Stored records:
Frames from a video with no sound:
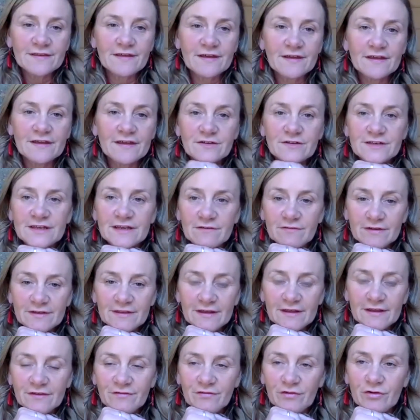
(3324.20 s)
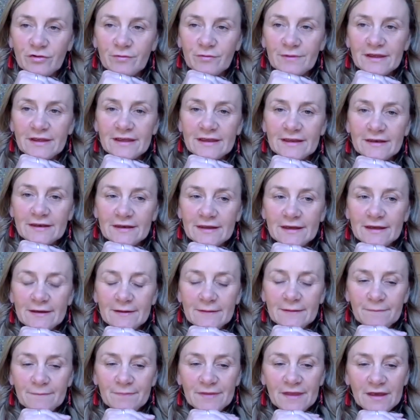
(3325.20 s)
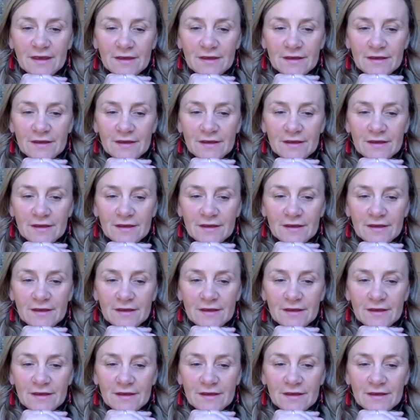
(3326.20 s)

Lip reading: Thank you, David. Thanks for coming in.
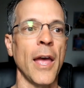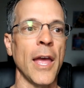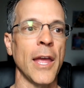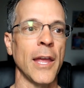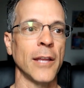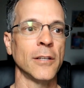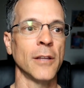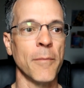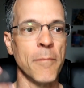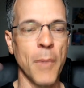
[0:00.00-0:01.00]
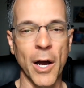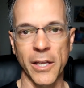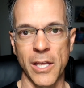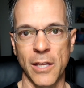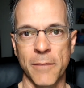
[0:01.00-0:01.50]
a
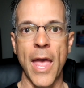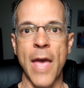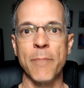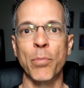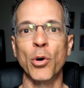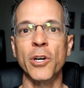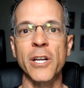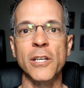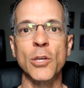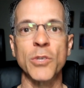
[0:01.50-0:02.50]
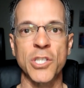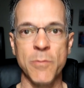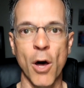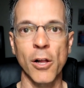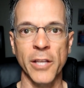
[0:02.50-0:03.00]
monkey and put it into a
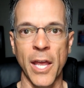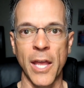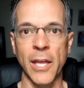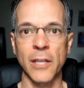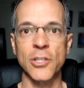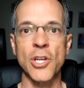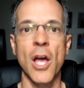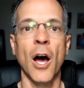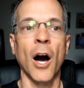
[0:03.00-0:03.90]
small cage,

▸ Problem to solve
A verbatim copy of the data, pictures removed, is the expected result.

▸ Response for this exercise
Frames from a video with no sound:
(3324.20 s)
(3325.20 s)
(3326.20 s)

Lip reading: Thank you, David. Thanks for coming in.
[0:00.00-0:01.00]
[0:01.00-0:01.50]
a
[0:01.50-0:02.50]
[0:02.50-0:03.00]
monkey and put it into a
[0:03.00-0:03.90]
small cage,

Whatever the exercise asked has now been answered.